Last spring, the department got a grant from the National Center for Women in Information and Technology (NCWIT), which was funded by Google. Its purpose was to help computer science departments that were interested in recruiting and retention. With this funding, Texas Computer Science hired five students who were informally called the “dream team.” This team spent time communicating with prospective students who had already been admitted into the program over the phone and with Facebook chats. They also invited them to a lunch during Explore UT and set up a visit day in April for the students to meet current students and get a feel for the department. According to Tiffany Buckley, who is the Associate Director for Academics, these efforts “did help our numbers a little bit this year.”


Women in Computer Science is another way of supporting women at UTCS.  Our department’s WiCS website states that the organization’s mission is to “encourage and support women in computing through outreach, professional development, academic initiatives, and social events.” Buckley explains, “I consider WiCS to be a good retention program –getting students together, offering corporate opportunities and academic opportunities. I think just having that community for women helps them.”

Grace Hopper

Earlier this month, twenty-four students were also sent to Houston for the Grace Hopper Celebration of Women in Computing. This gathering is hosted by the Anita Borg Institute for Women and Technology and the Association of Computing Machinery. It gives students access to three days of plentiful mentoring, networking, educational, collaborative, and other resources.

Week With Women

Each spring UTCS also has an event called Week With Women. This week includes different opportunities each night centered on inclusiveness, which have varied from speaker events to faculty appreciation dinners where students can invite and spend time with some of their favorite professors.

First Bytes

First Bytes is a week-long summer camp free to all high school girls interested in computer science who are Texas residents.

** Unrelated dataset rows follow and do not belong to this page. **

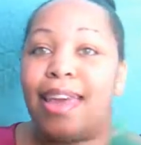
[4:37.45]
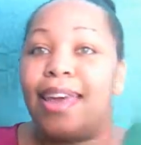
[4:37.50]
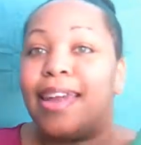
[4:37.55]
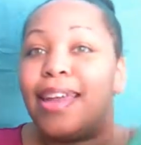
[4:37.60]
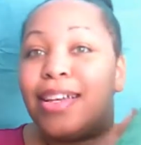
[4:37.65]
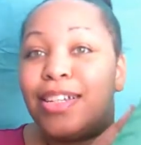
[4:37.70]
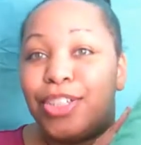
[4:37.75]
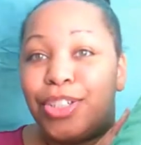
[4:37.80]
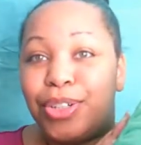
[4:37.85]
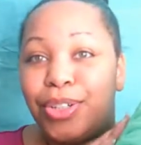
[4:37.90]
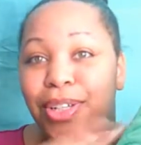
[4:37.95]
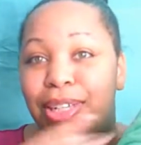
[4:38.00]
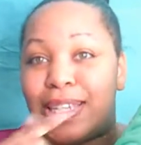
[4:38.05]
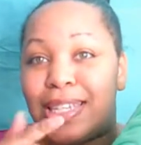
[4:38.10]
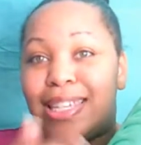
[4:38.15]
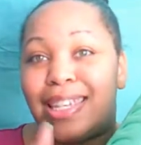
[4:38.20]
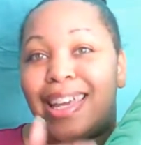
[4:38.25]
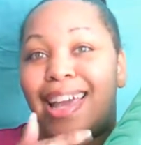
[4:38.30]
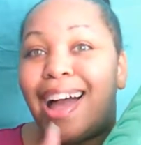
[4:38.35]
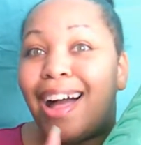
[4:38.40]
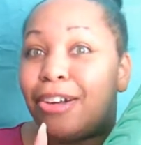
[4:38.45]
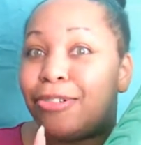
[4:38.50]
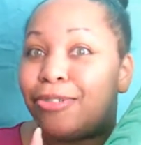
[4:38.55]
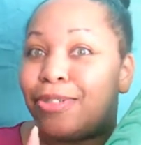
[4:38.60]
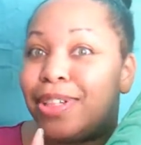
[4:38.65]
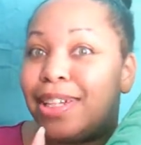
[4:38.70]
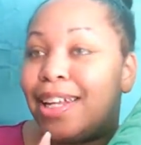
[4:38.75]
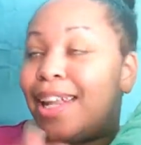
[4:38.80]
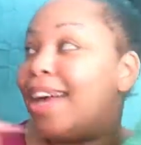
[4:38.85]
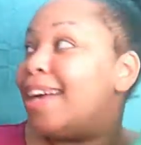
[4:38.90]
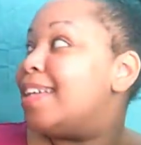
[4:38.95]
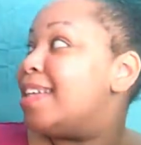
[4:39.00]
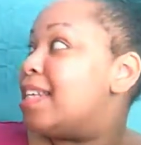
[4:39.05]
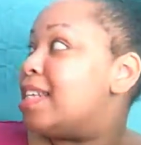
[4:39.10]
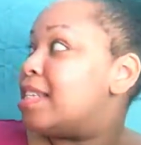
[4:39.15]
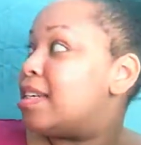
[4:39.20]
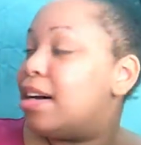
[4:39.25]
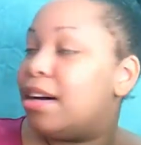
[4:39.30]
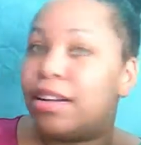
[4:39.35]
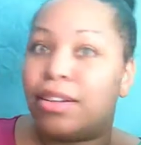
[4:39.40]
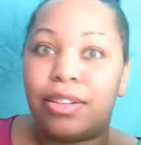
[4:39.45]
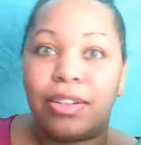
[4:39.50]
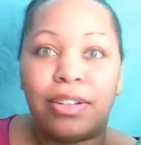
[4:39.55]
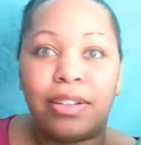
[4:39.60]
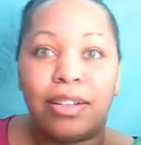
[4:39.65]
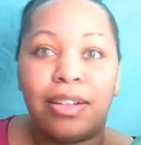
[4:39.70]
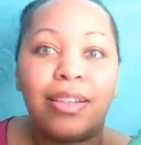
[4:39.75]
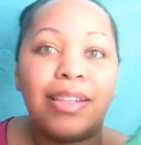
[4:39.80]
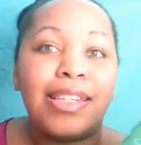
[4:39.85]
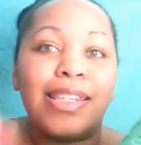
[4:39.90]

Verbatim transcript: and as you can see, I really like this color.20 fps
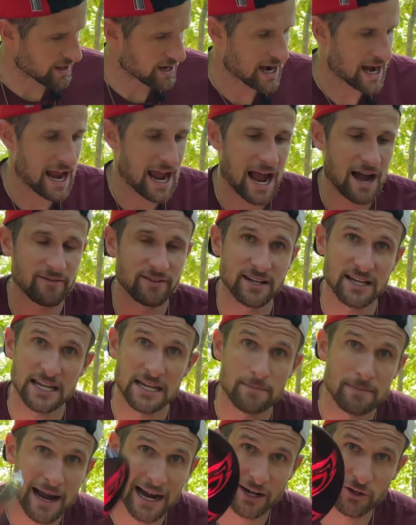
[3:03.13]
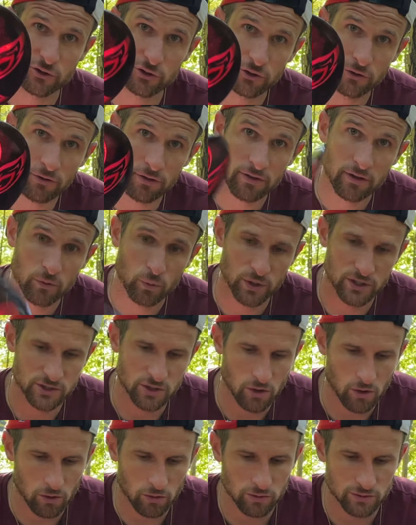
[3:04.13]
then I have an EMAC Truth, which
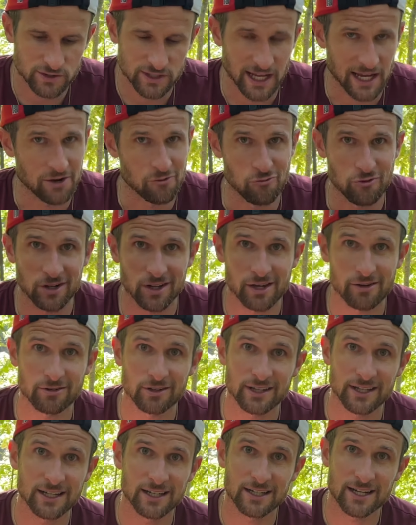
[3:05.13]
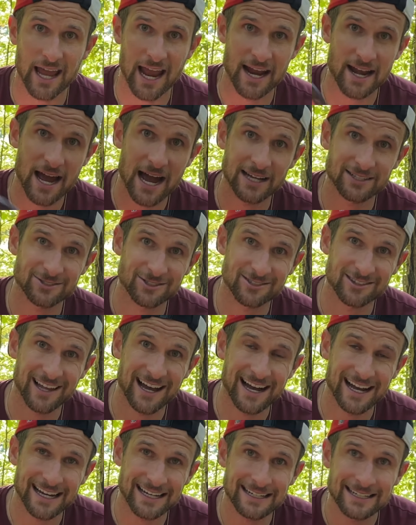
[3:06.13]
holds a really, really good Anheuser
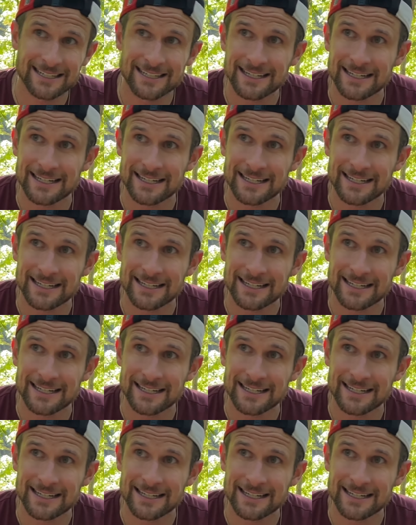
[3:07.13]
line,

The program seeks to encourage these girls to pursue STEM fields in college, and scholarships are offered to many students who decide to come to UTCS after they take part in the program. This year, nineteen of the sixty campers decided to major in computer science at UT Austin, and six of these girls were admitted to our Turing Scholars honors program. These rates have nearly doubled since the program began in 2006.

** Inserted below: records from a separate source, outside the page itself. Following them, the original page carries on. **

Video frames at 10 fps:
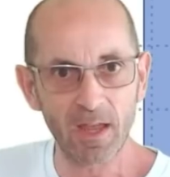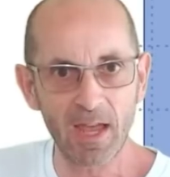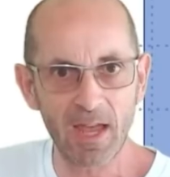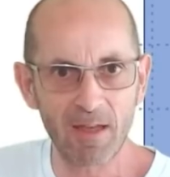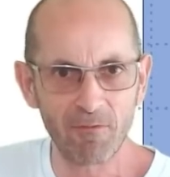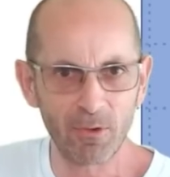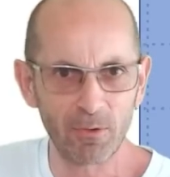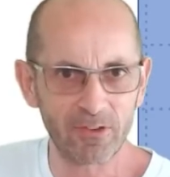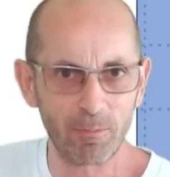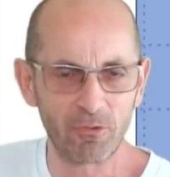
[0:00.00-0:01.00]
And
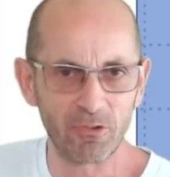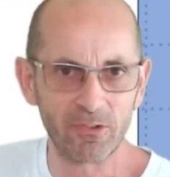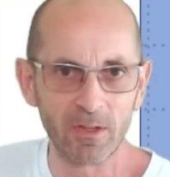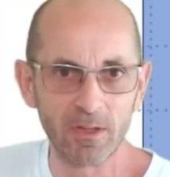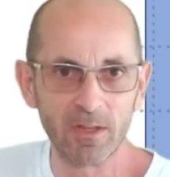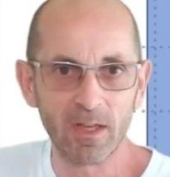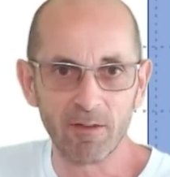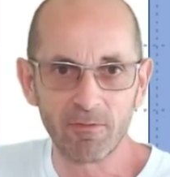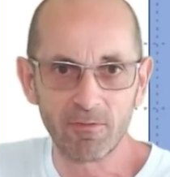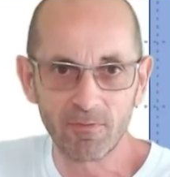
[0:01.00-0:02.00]
those temperatures
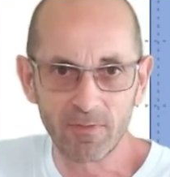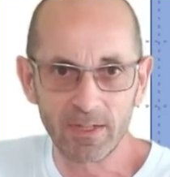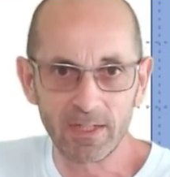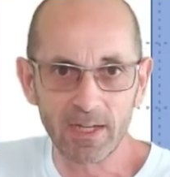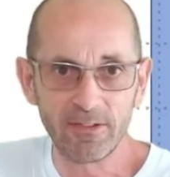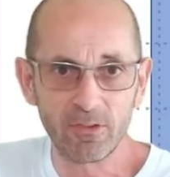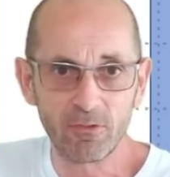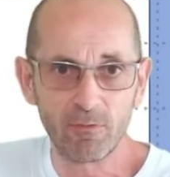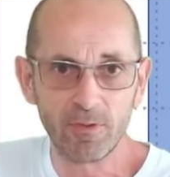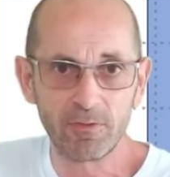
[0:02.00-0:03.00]
at the
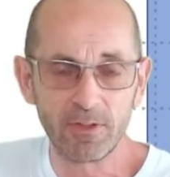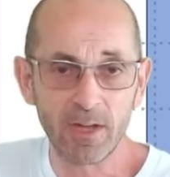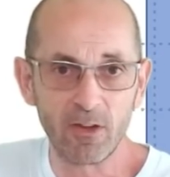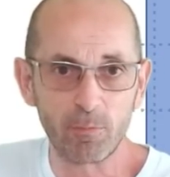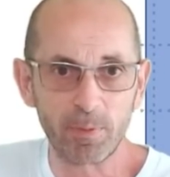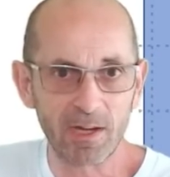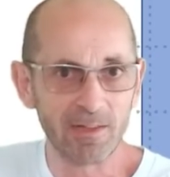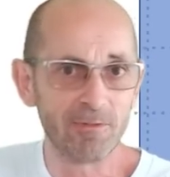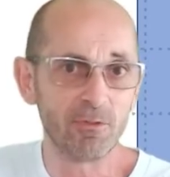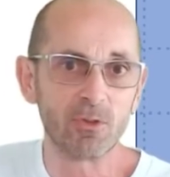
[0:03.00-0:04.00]
850
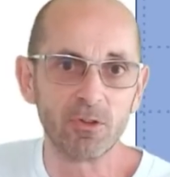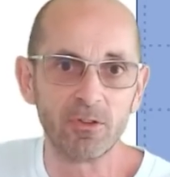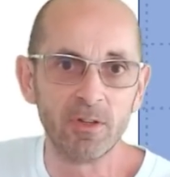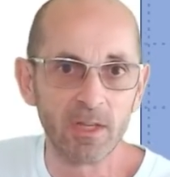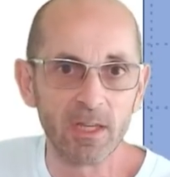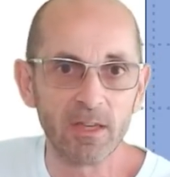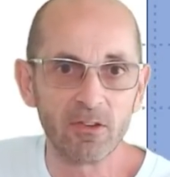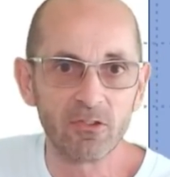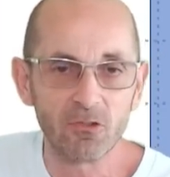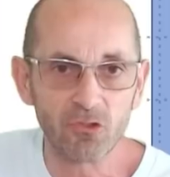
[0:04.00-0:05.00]
HPA level could
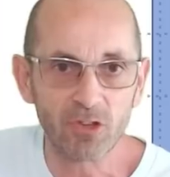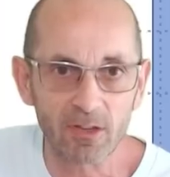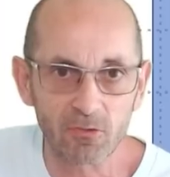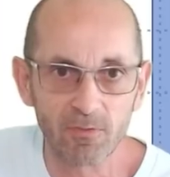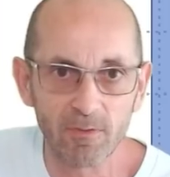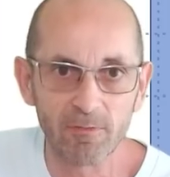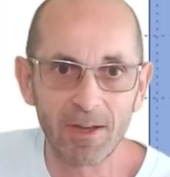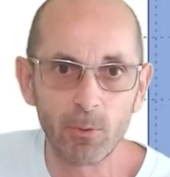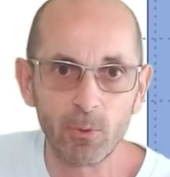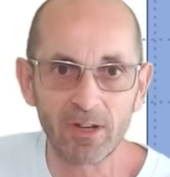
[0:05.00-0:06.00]
suggest that the
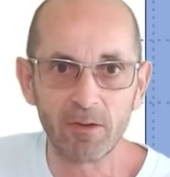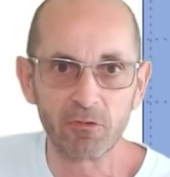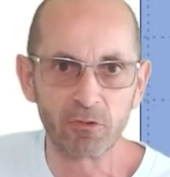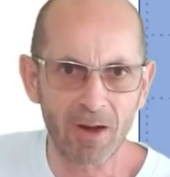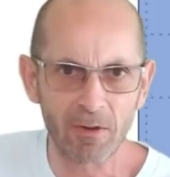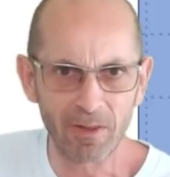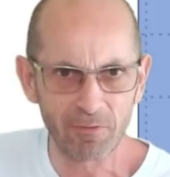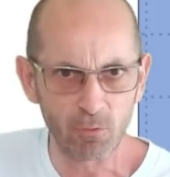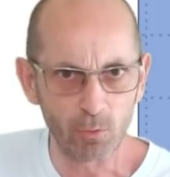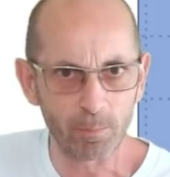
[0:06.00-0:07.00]
values down at the ground
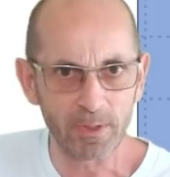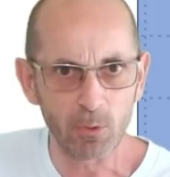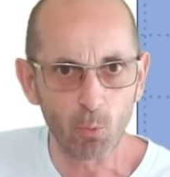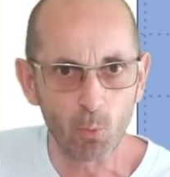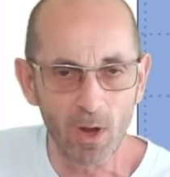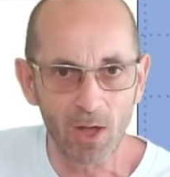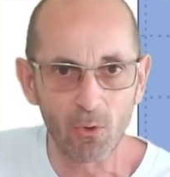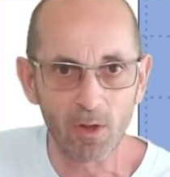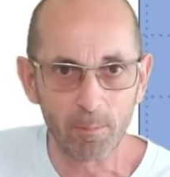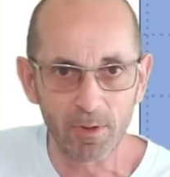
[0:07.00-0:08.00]
level would be
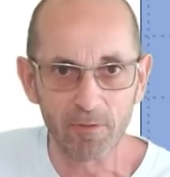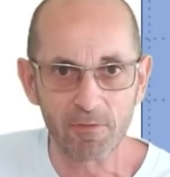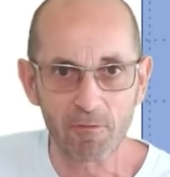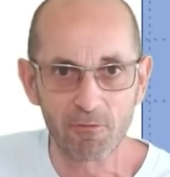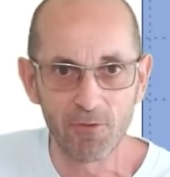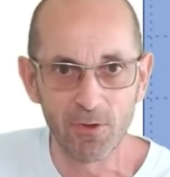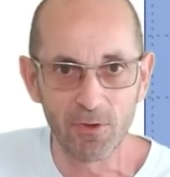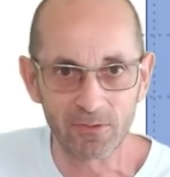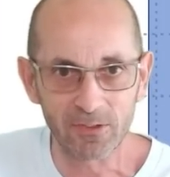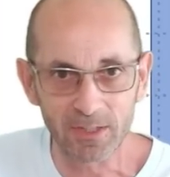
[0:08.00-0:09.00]
well above
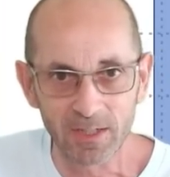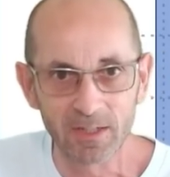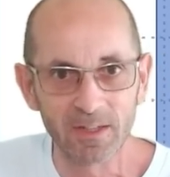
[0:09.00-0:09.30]
30.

There is certainly more that the department would like to do if they had the necessary funding and staff. This ranges from more scholarships given to women, to recruiting trips to high schools throughout Texas. Tiffany Buckley also notes that she would enjoy “bringing all the women in the week before school starts to do a summer ‘get to know you camp’ or ropes course or something where people can go ahead and start building the community early.”

She also explains that she’s “really proud of our women in computer science and our female community here…  everyone is really excited to help each other, to encourage each other, and to build a very welcoming community. I think we’ve hopefully built an inclusive place, and I hope that it will continue to be that way.”